$25
The goal of this assignment is to familiarize you with classification systems in general and with decision tree classifiers in particular.
### What to do -- decision_tree.py
You are asked to write a Python program, called `decision_tree.py` that will
1. read a decision tree (stored in a plain text file),
2. read a test data set (stored in a csv file, with the first row having the variable names), and
3. evaluate the test data using the provided decision tree and provide statistics.
Your program should be invoked as:
```
python3 decision_tree.py tree.txt test.csv
```
### (1) Decision Tree Format
The decision tree will be provided as a text file and will essentially be the output from the ID3 Decision Tree Classifier.
A sample decision tree is provided below and also included as file `tree.txt` within this repository:
```
color black: bad (2)
color blue
| fruit blueberries: good (2)
| fruit grapes: bad (1)
color green
| fruit blueberries: bad (2)
| fruit grapes: good (2)
color red
| fruit blueberries: bad (1)
| fruit grapes: good (1)
```
The above was generated by the `treegen.py` program which is also included within this repository. The format is fairly straightforward: the above tree corresponds to a two-level decision tree, with `color` being the first variable (valid options: `black`, `blue`, `green`, and `red`) and `fruit` the second variable (valid options: `blueberries` and `grapes`). There are only two labels: `good` and `bad`. The numbers in parentheses denote how many samples each rule was built upon.
Your program **should handle decision trees up to 3 levels deep**.
Please note that although you are encouraged to experiment with the `decision-tree-id3` module (https://svaante.github.io/decision-tree-id3/index.html), used by the `treegen.py` program, as part of preparing your assignment, you are **not allowed to use the decision-tree-id3 module in your submission**.
### (2) Test Data Format
The test data set will be provided as a CSV file. The first row will contain the variable names. A sample test data file, named `test.csv`, is provided within this repository.
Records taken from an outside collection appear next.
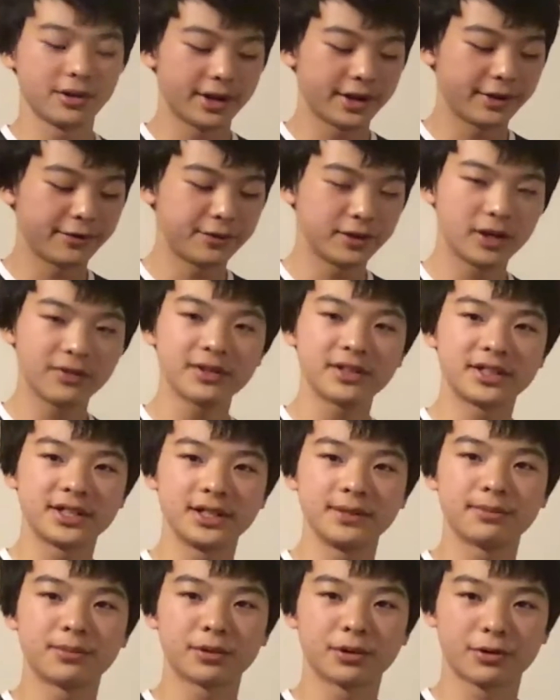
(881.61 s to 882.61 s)
If you have a
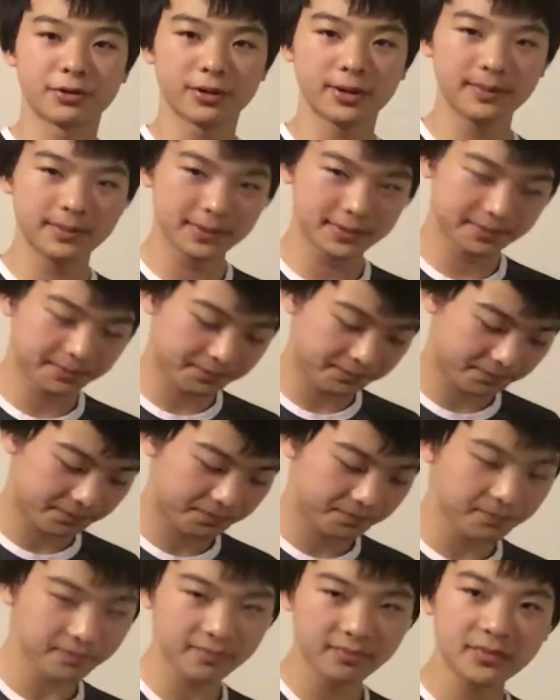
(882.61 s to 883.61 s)
deeper grip,
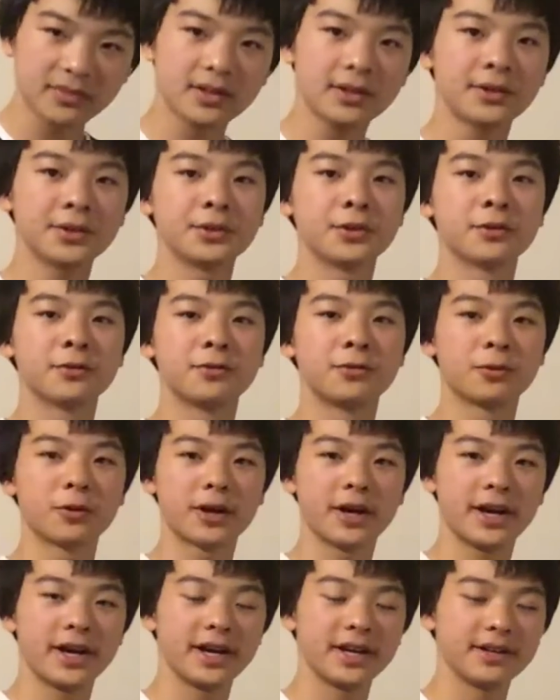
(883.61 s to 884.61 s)
your
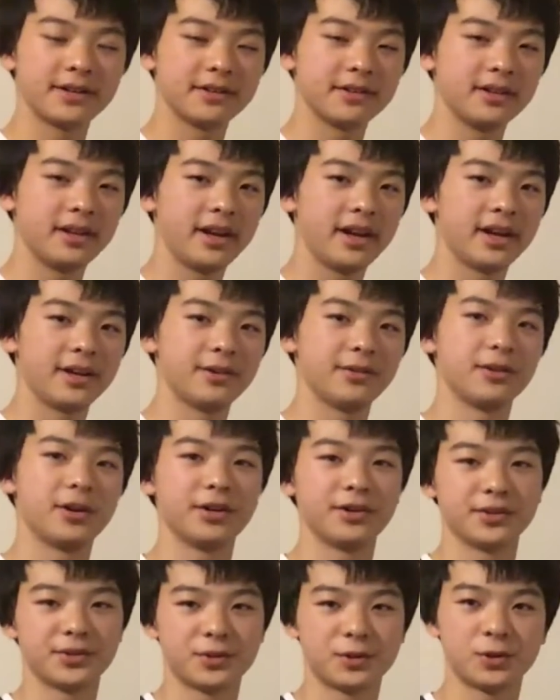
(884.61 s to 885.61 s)
forehand and
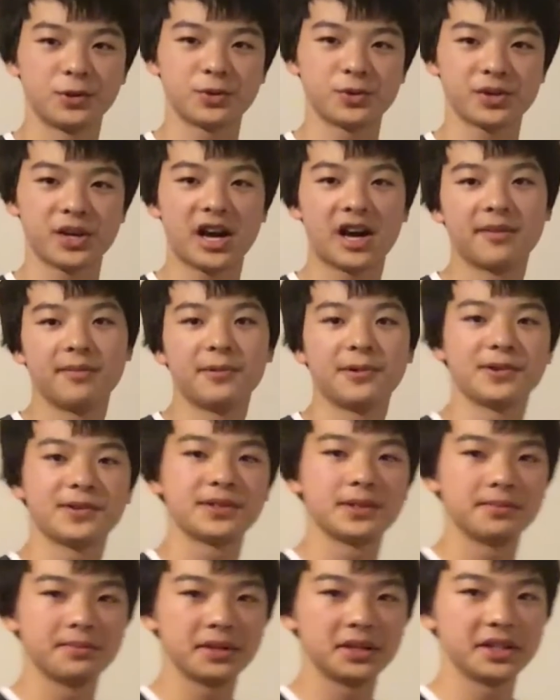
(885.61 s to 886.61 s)
other strokes will have more
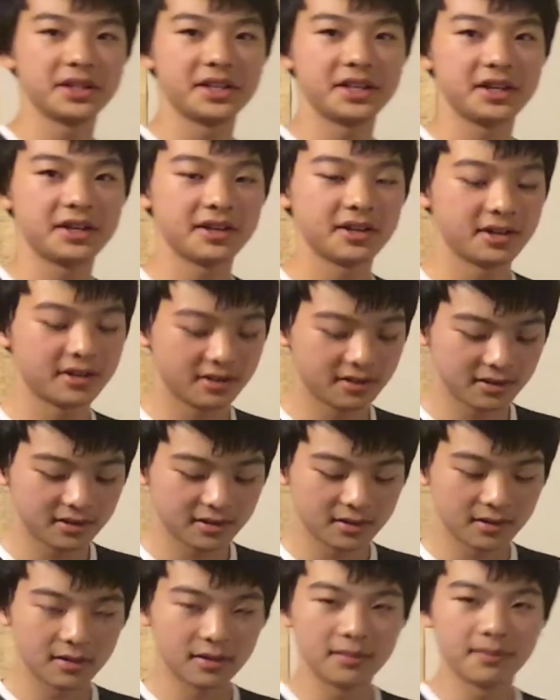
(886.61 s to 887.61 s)
stability.
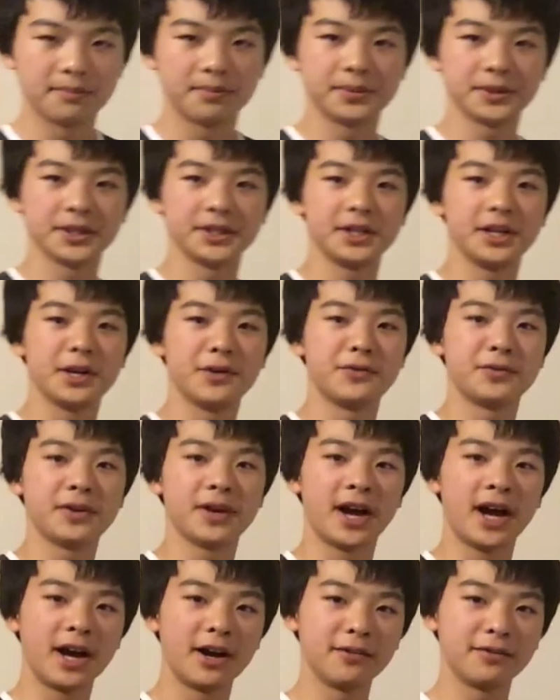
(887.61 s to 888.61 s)
But if you
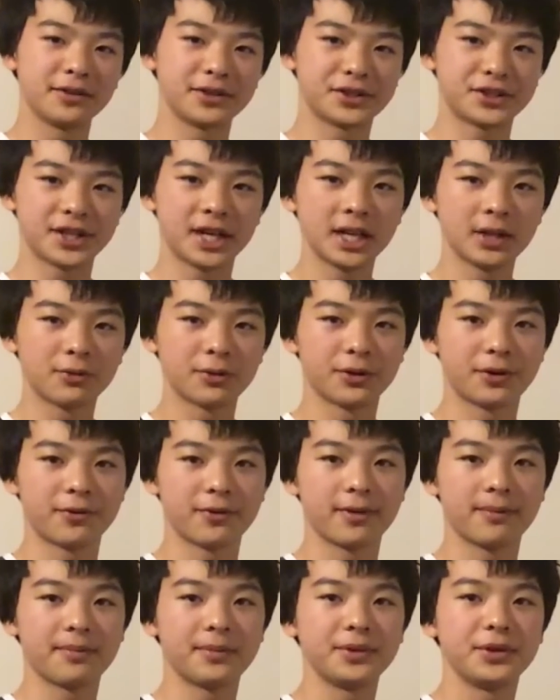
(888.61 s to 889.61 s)
have a shallower
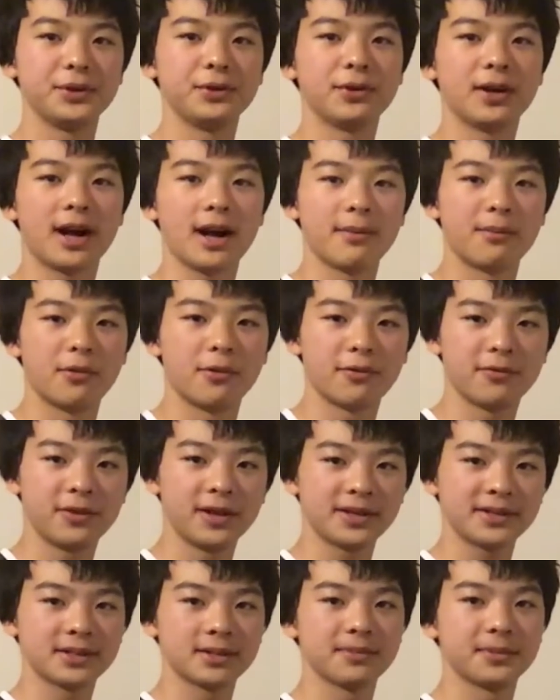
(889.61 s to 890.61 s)
grip, you will have more
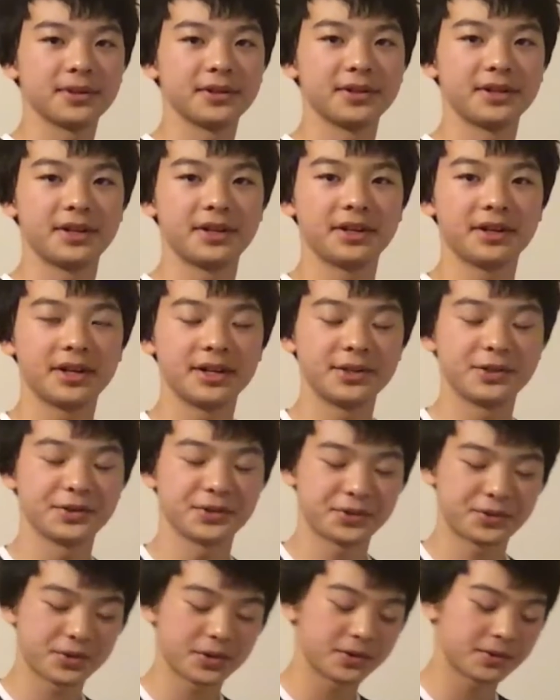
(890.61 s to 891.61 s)
flexibility in your
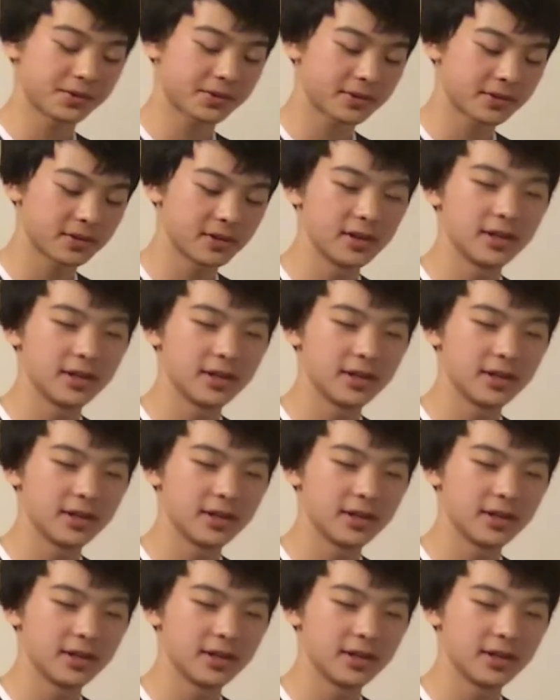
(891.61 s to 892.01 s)
strokes.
The first 3 lines of the file are shown below:
```
"day_of_week", "fruit", "color"
"mon", "blueberries", "black"
"mon", "blueberries", "blue"
```
Please note that the number of variables in the test data set is greater than or equal to the number of variables specified in the decision tree file. In this example, `day_of_week` was not part of the decision tree.
### (3) How to evaluate the decision tree
Given the decision tree and the test data input files, you are asked to do two things:
1. for each row in the test data set, find which rule from the decision tree it will match against, and
2. keep track of how many times each rule in the decision tree was matched and print these statistics
Your program should only print the statistics for all rules and it must follow the same format as in the decision tree format.
For example, the correct output for running your program with the provided `tree.txt` and `test.csv` files should be the following (included in the repository as `output.txt`):
```
color black: bad (6)
color blue
| fruit blueberries: good (3)
| fruit grapes: bad (2)
color green
| fruit blueberries: bad (4)
| fruit grapes: good (5)
color red
| fruit blueberries: bad (2)
| fruit grapes: good (4)
UNMATCHED: 1
```
Note that you must include a line at the end if the test data contain rows that were not matched by any decision tree rules.
**Important Hint** In order to solve this assignment, you are strongly encouraged to read the documentation for the `exec()` python command
https://docs.python.org/3/library/functions.html#exec
### Important: special-cases.txt
If you do something in your code that you would consider a special case, then you are requested to submit an extra file, along with your submission, named `special-cases.txt`, where you described in plain text what the special case(s) is/are and how you handled it/them in your program. We will use this mechanism instead of asking such questions in piazza.